The Western Australian Department of Health plans to empower its workforce through improved connectivity and communication systems.
Outdated corporate systems currently used by WA Health are riddled with issues and pose unnecessary problems for the workforce, according to the department’s new digital strategy. It has proposed the updating of systems and redesigning processes to improve service delivery, reduce cost, save time and improve the employee experience.
The department plans to bring in a mobile-enabled, single sign-on employee portal to give employees streamlined access to their personal records such as rosters and payroll, as well as specific business and clinical systems. This would reduce the need to navigate multiple systems and improve usability, the strategy said. The portal would have “role-based access control and protection for personal information and digital identities”, which, when combined with identity access management, would “streamline new digital ways of working”.
The strategy also proposed a third-party corporate platform for staff to communicate with suppliers, check the status of work orders and make payments, which would save resources and support interactions with industry and local government.
An electronic credentialing system will also be implemented. It would let health practitioners maintain their credentialing profile after their qualifications had been verified. The profile could then be shared across multiple sites, and, if combined with a new Learning Management System, could help ensure that qualified people be quickly available where needed. The Learning Management System would structure future learning and track and credit prior learning across the organisation. It would also simplify the process of verifying core competencies when staff move between sites or between health service providers, and would allow service providers to develop customised content.
A new Financial Management Information System would improve system configuration, decision-making and accountability, workflow productivity, financial management, and system administration. The strategy argued that this new system should be “seamlessly integrated” with other systems and supported by a central data warehouse.
WA Health’s Sustainable Health Review report, which was released in April, called for “investment in a systemwide integrated workforce information system to support workforce planning and support through linked information, including payroll, Human Resources, learning management, rostering, training, credentialing and performance development”.
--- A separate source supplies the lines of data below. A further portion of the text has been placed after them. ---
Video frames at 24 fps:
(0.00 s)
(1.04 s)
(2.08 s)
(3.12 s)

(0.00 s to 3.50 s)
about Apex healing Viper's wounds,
The strategy has taken this recommendation on board, and human resource, recruitment, rostering and payroll systems will be replaced with enterprise solutions will support automation, improve data quality, efficiency and enhance reporting.
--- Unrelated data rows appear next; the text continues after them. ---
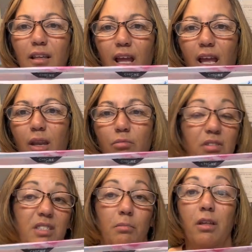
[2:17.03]
and
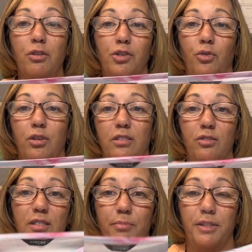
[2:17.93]
with some other shorts or
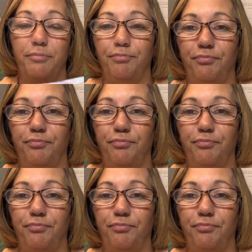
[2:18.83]
something.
“Urgent consideration is needed to ensure continued reliable processing of rostering and payroll information, as the current Human Resources applications are outdated,” the strategy said.
Investment in system-wide business intelligence systems to streamline data collections and support system-wide data sharing was also recommended in the review report. A business intelligence and analytics strategy would guide the aggregation and use of data collected across the health system, while ensuring health record confidentiality.
Developed in collaboration with an extensive group of stakeholders, including patients, carers and health system staff, the digital strategy will foster technological reform and transform the delivery of health services across WA, according to Health Minister Roger Cook.
“Under a digitally enhanced system, health staff will have the ability to work more flexibly and effectively and clinicians will have more time to spend with patients,” he said.
“Innovation will also lead to better access to health services, empowered health consumers and improved health outcomes for all Western Australians into the future.”